> **ACTIVITY**
From the records below, output exactly the lines starting at the line with "[00:00:00.00]" and ending at the line with "[00:00:01.60]", both of them included, but no pictures.

INFORMATION Block Start

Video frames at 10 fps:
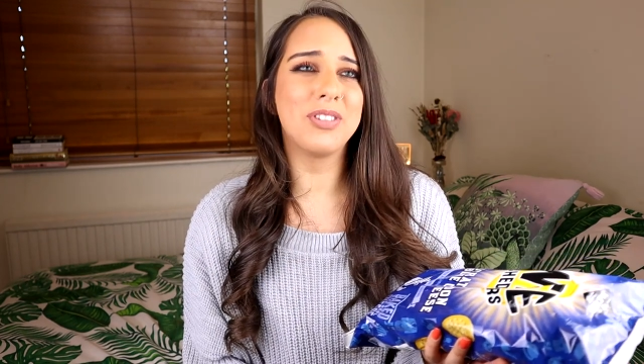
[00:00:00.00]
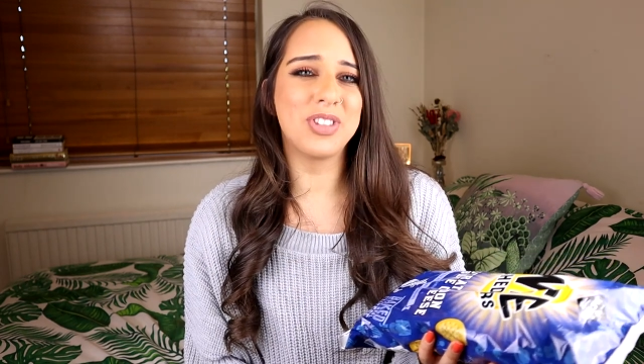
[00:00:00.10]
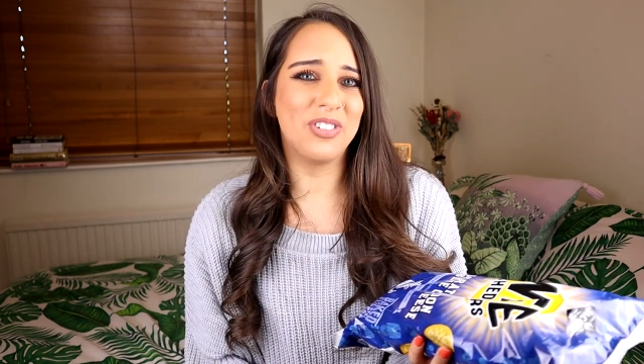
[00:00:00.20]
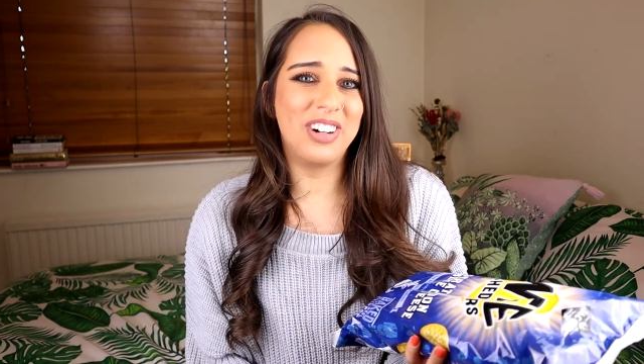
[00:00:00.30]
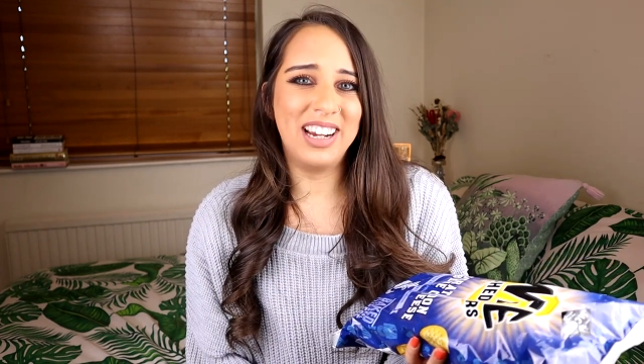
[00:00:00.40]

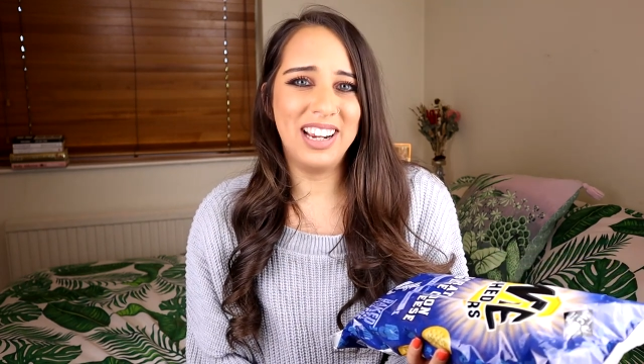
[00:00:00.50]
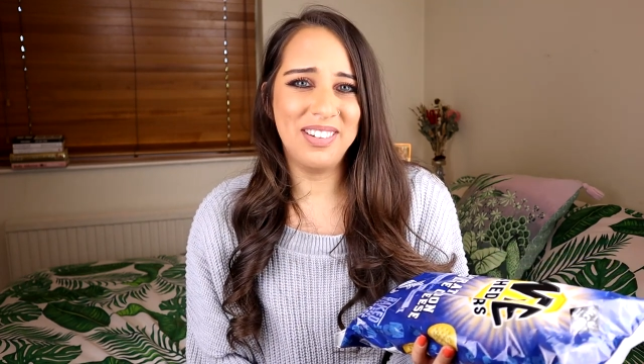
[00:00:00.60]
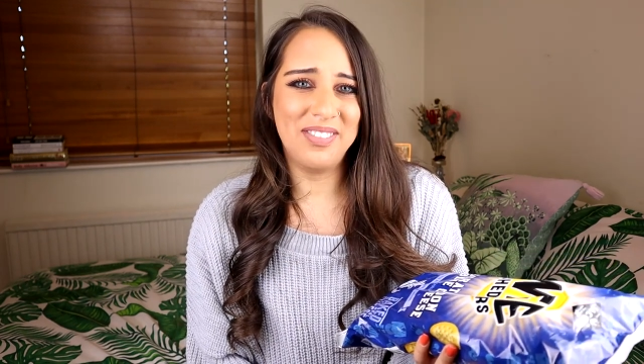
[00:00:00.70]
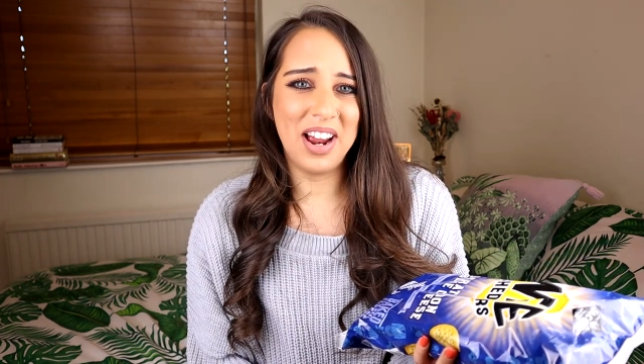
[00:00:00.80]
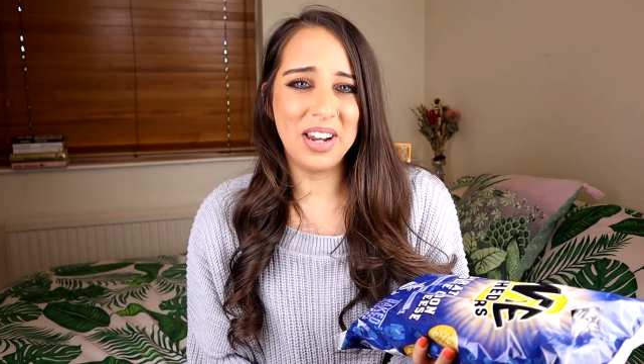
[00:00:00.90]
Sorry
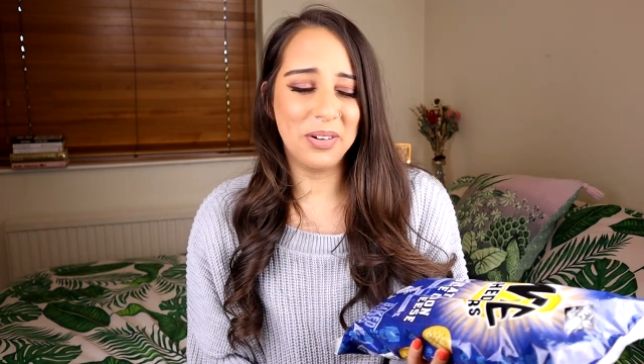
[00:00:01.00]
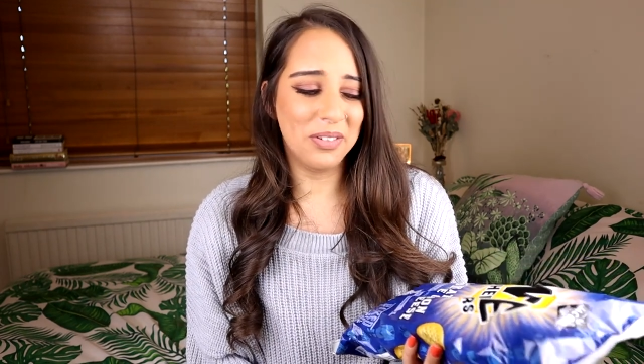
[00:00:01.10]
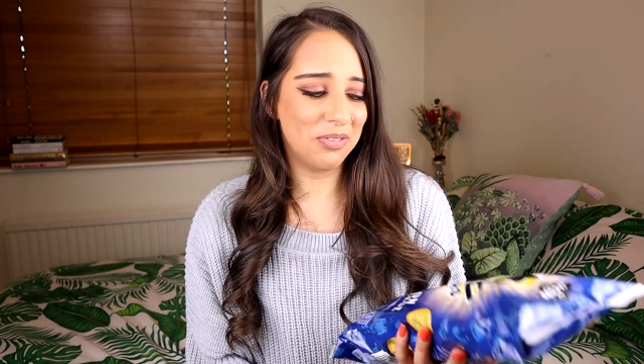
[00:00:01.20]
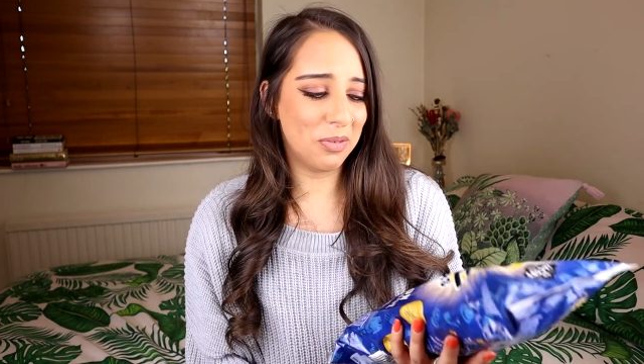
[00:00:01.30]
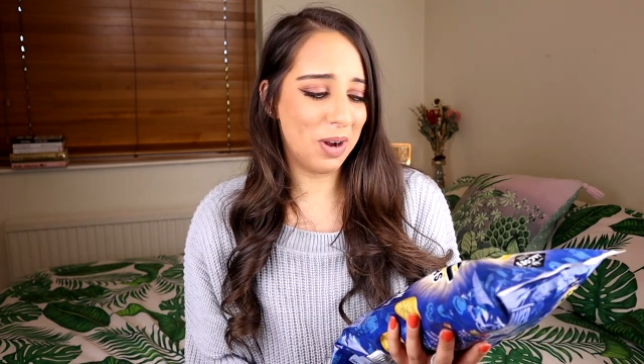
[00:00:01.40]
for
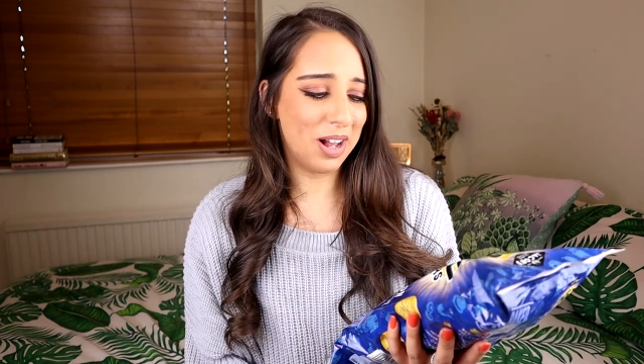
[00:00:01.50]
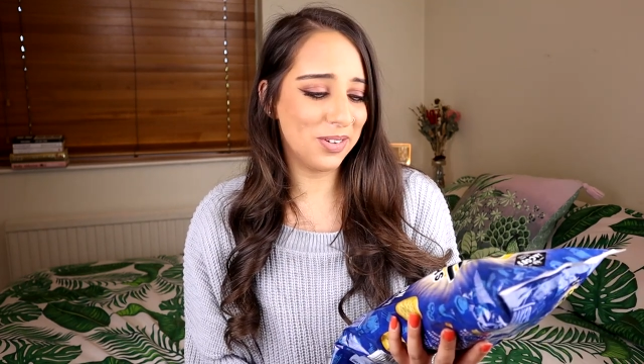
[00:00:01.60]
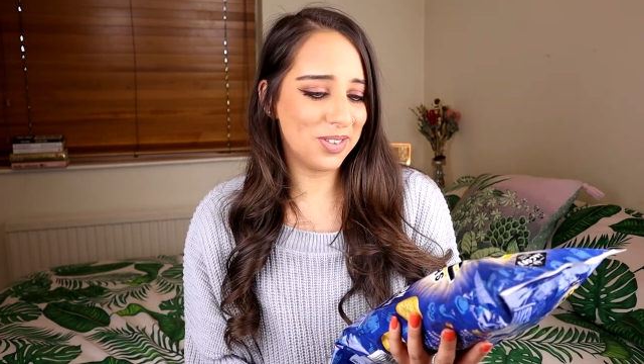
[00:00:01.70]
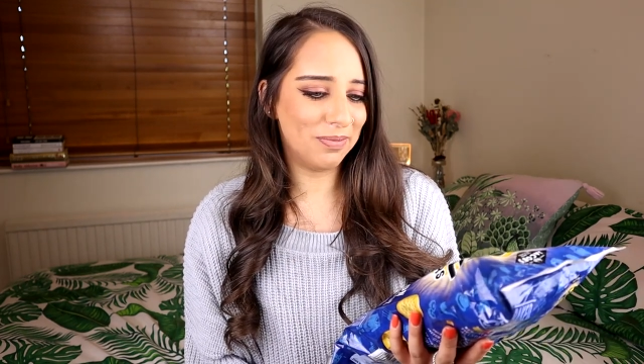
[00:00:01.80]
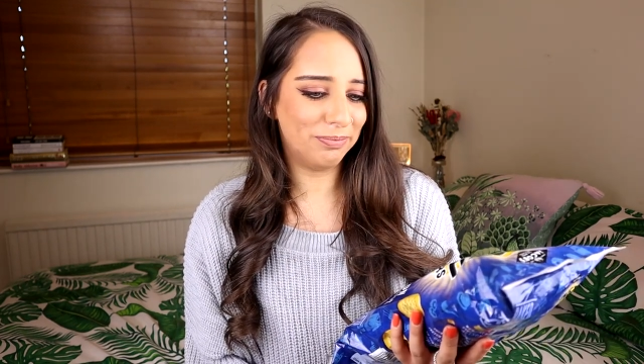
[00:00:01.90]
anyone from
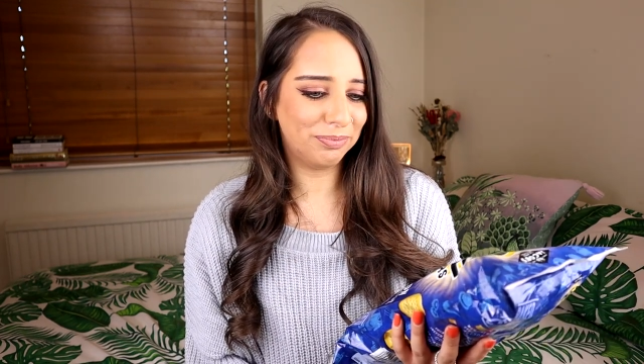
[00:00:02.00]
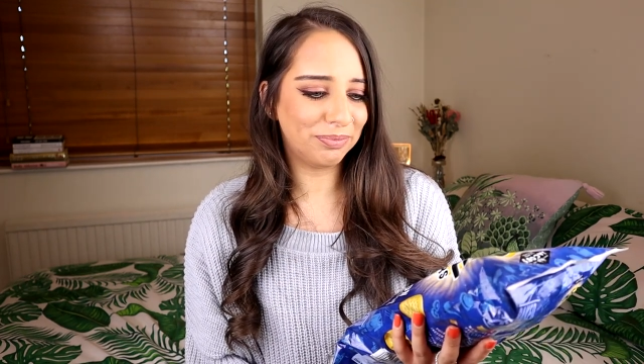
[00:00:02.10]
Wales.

INFORMATION Block End
INFORMATION Block Start

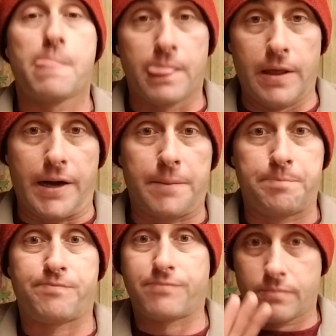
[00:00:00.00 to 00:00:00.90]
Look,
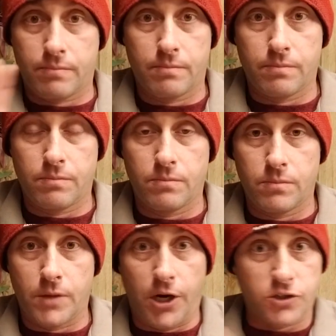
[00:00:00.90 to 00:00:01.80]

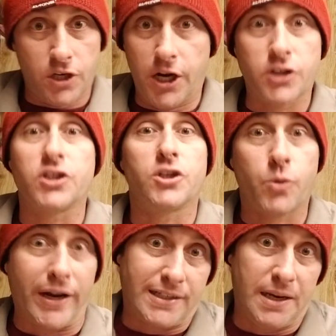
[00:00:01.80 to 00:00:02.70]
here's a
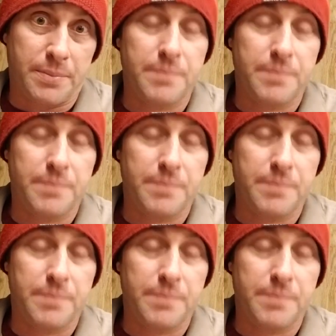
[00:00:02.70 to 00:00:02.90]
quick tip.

INFORMATION Block End

> **RESPONSE**
[00:00:00.00]
[00:00:00.10]
[00:00:00.20]
[00:00:00.30]
[00:00:00.40]

[00:00:00.50]
[00:00:00.60]
[00:00:00.70]
[00:00:00.80]
[00:00:00.90]
Sorry
[00:00:01.00]
[00:00:01.10]
[00:00:01.20]
[00:00:01.30]
[00:00:01.40]
for
[00:00:01.50]
[00:00:01.60]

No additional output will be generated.